A colheita do café 2026 chega ao fim nesta semana em Minas Gerais, com destaque para o Sul de Minas e o Cerrado Mineiro, onde cooperativas relatam grãos de qualidade superior após um período seco que favoreceu a secagem nos terreiros. O estado responde pela maior parte da produção nacional do grão, e a safra deste ano consolida a posição das duas regiões como referência em café especial.
Clima e qualidade
Em polos como Varginha e Três Pontas, no Sul de Minas, e Patrocínio e Monte Carmelo, no Cerrado Mineiro, o clima seco durante a maturação reduziu a incidência de grãos verdes e melhorou a classificação final do lote.

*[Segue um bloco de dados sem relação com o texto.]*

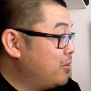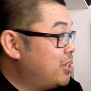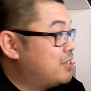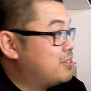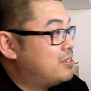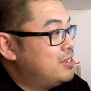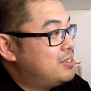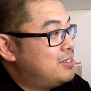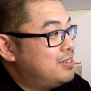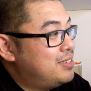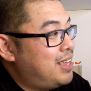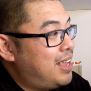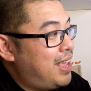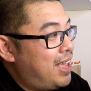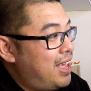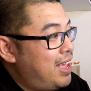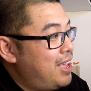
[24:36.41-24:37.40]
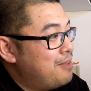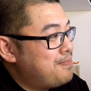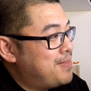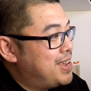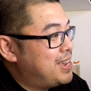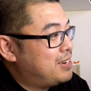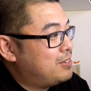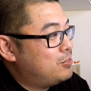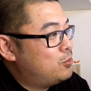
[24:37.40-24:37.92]
Yes, this is the Air
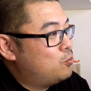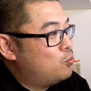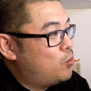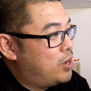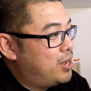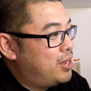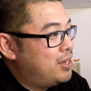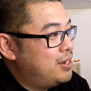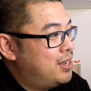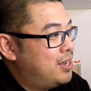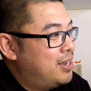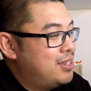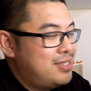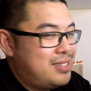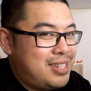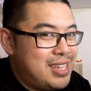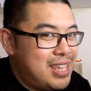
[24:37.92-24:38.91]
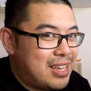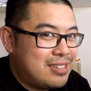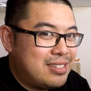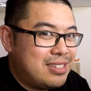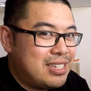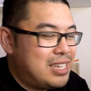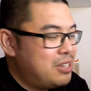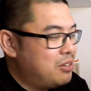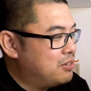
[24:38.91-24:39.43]
Max 1
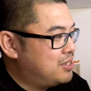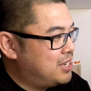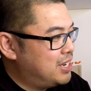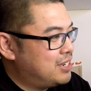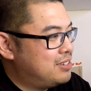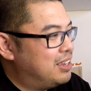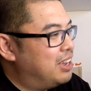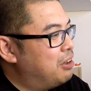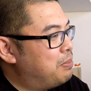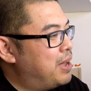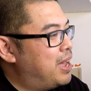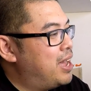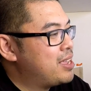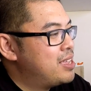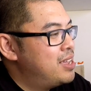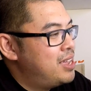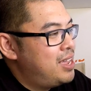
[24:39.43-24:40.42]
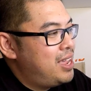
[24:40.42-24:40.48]
TXT or Textile Pack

Cooperativas da região já reservam parte da produção para o mercado de cafés especiais, que paga acima da cotação padrão.
Preço e escoamento
A cotação interna segue valorizada, o que tem levado produtores a escalonar a venda em vez de negociar o lote inteiro de uma vez. O escoamento até os armazéns das cooperativas segue pelas rodovias estaduais que cortam as duas regiões, e parte do volume beneficiado segue depois para terminais de exportação fora do estado.
Com a colheita encerrada, os produtores entram agora na fase de poda e adubação para o próximo ciclo. A meta de cooperativas do Cerrado Mineiro é elevar em 10% o volume industrializado até o fim do ano, aproveitando a estrutura de armazenagem ampliada nas últimas safras.